Paralyzed by Mistakes: Reassess the Safety of Neuromuscular Blockers in Your Facility

Verify neuromuscular blockers. Remind practitioners that reading labels is the first defense to avoid an error. Equally important given human fallibility, implement point-of-care barcode scanning to verify neuromuscular blockers and patients before administration. In the OR and procedural areas, if barcode scanning is not undertaken, consider alternative verification systems including speakers and touch screens that provide automatic auditory and visual verification of drugs and important alerts prior to administration (Graudins, Downey, Bui, & Dooley, 2015; Merry et al., 2011).

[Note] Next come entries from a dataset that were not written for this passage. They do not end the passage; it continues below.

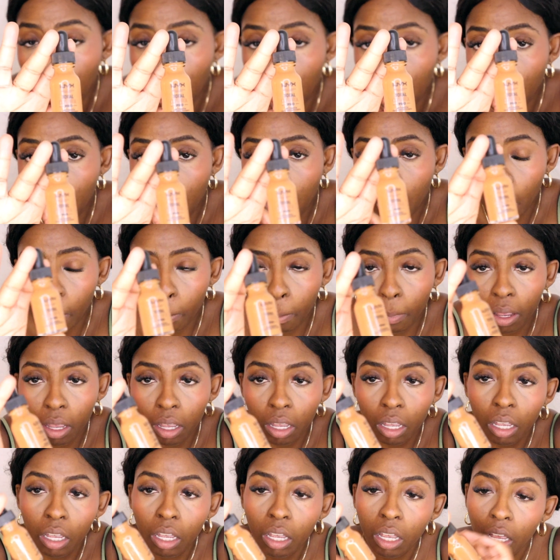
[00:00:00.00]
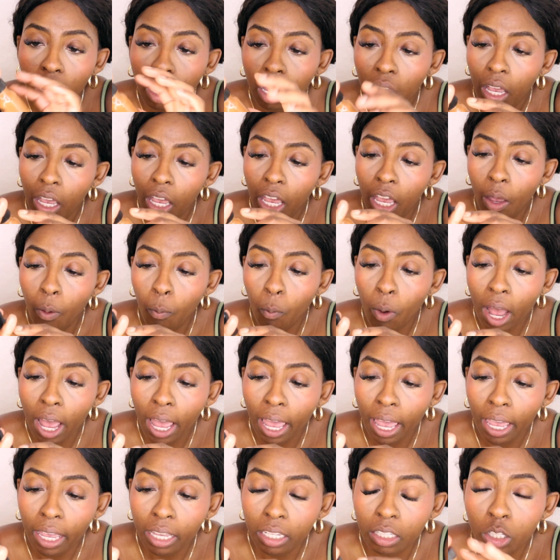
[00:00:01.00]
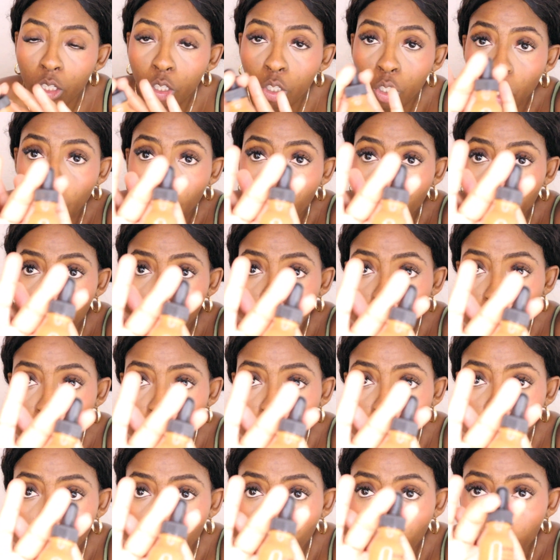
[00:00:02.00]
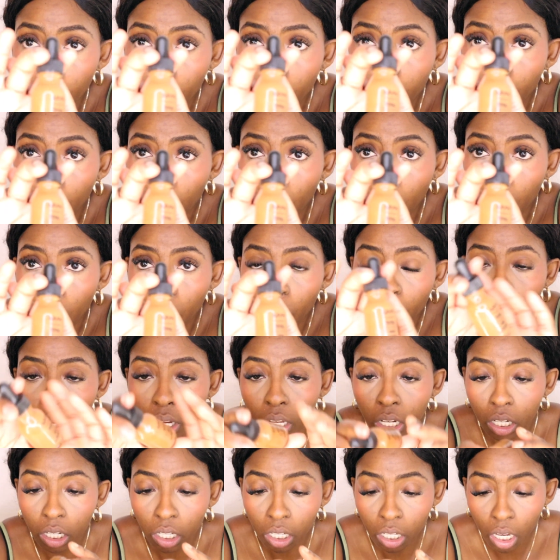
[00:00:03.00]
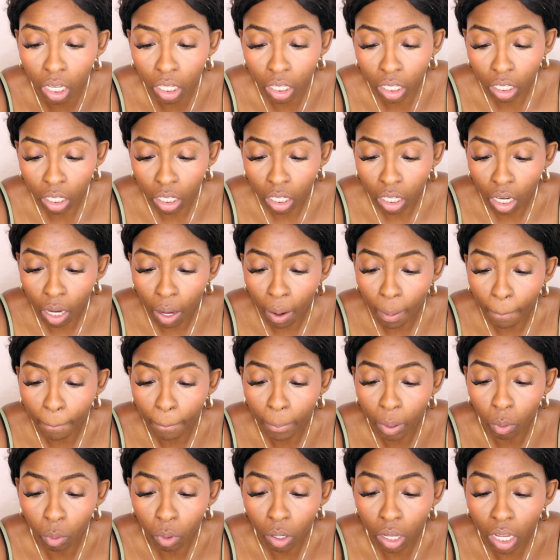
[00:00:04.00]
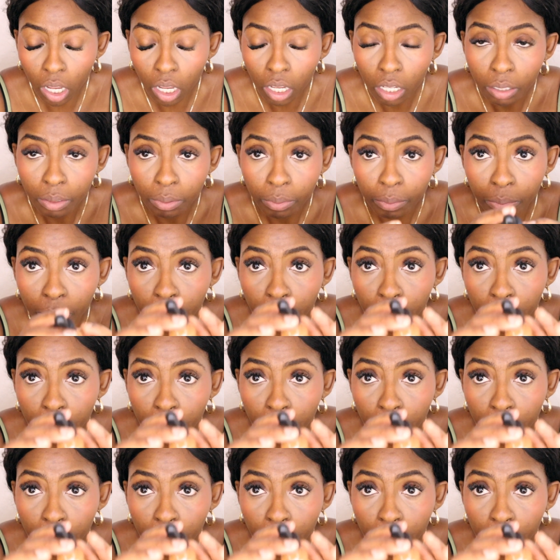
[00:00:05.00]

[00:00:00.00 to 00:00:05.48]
um NYX Total Control Pro in the color Mocha.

Use smart infusion pumps. Administer all neuromuscular blocker infusions via a programmable smart infusion pump utilizing dose error-reduction software. Smart infusion pumps should be programmed to allow selection of a neuromuscular blocker infusion only in patient care areas capable of caring for ventilated patients receiving such agents. When a neuromuscular blocker is selected in units where ventilation is possible, a clinical advisory warning should note that the drug paralyzes the respiratory muscles, and the nurse must confirm that the patient is on mechanical ventilation. The flow rate of infusions of neuromuscular blockers should be presented and entered into the pump using the same standard dosing units prescribers use (e.g., mcg/kg/minute vs. mcg/kg/hour).

Secondary Recommendations

Reduce the risk of IV admixture errors. Adopt IV workflow technology that utilizes barcode scanning of products during pharmacy IV admixture preparation. Systems that support barcode scanning and gravimetrics can ensure proper drug selection and correlation to individual patient orders. To be maximally effective, the system should be utilized for all compounded admixtures. Please refer to the ISMP Guidelines for Safe Preparation of Sterile Compounds (www.ismp.org/sc?id=461) for details (currently being updated).

Reduce the risk of batching errors. Compound one drug batch at a time, and verify and label the products before beginning any subsequent single or batch preparations.

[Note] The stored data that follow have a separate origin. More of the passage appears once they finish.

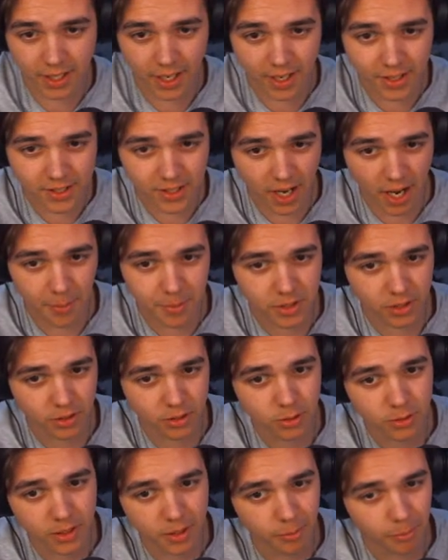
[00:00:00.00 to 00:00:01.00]
Yes,
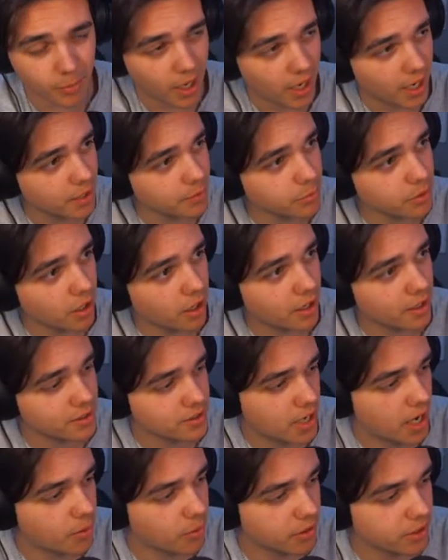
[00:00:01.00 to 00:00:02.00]
absolutely. Mine
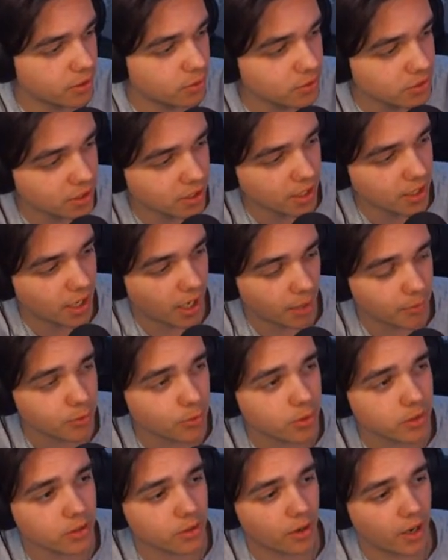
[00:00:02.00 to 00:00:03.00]
blocks. How are you today? I'm
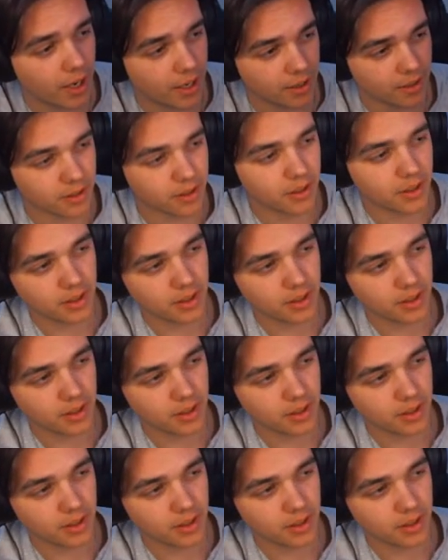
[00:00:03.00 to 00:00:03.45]
doing great.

Reduce unsafe mnemonics. Review order entry systems to identify problematic mnemonic auto-fill entries and label generation associated with neuromuscular blockers, and implement safer computer rules for mnemonics when indicated (Santell, 2006).

Provide warnings on pharmacy labels. Ensure that pharmacy work labels and infusion/product labels for neuromuscular blockers are clear and accurate, and contain all necessary warnings (Santell, 2006).

Require proper labeling. Promote accurate labeling of all infusions and syringes containing neuromuscular blockers both in the OR and in patient care locations outside the OR. (When possible, prepared and labeled syringes and bags should be provided.)

Provide access to reversal agents. Ensure all appropriate reversal agents for neuromuscular blockade are available to qualified staff who might need them in an emergency. In protocols, identify who is permitted to administer the reversal agent in an emergency and provide readily available instructions for administration (ISMP, 2016).

Flush the line. If a neuromuscular blocker has been administered, all of the drug should be flushed from the IV line or the line changed (and any source container removed) prior to extubation.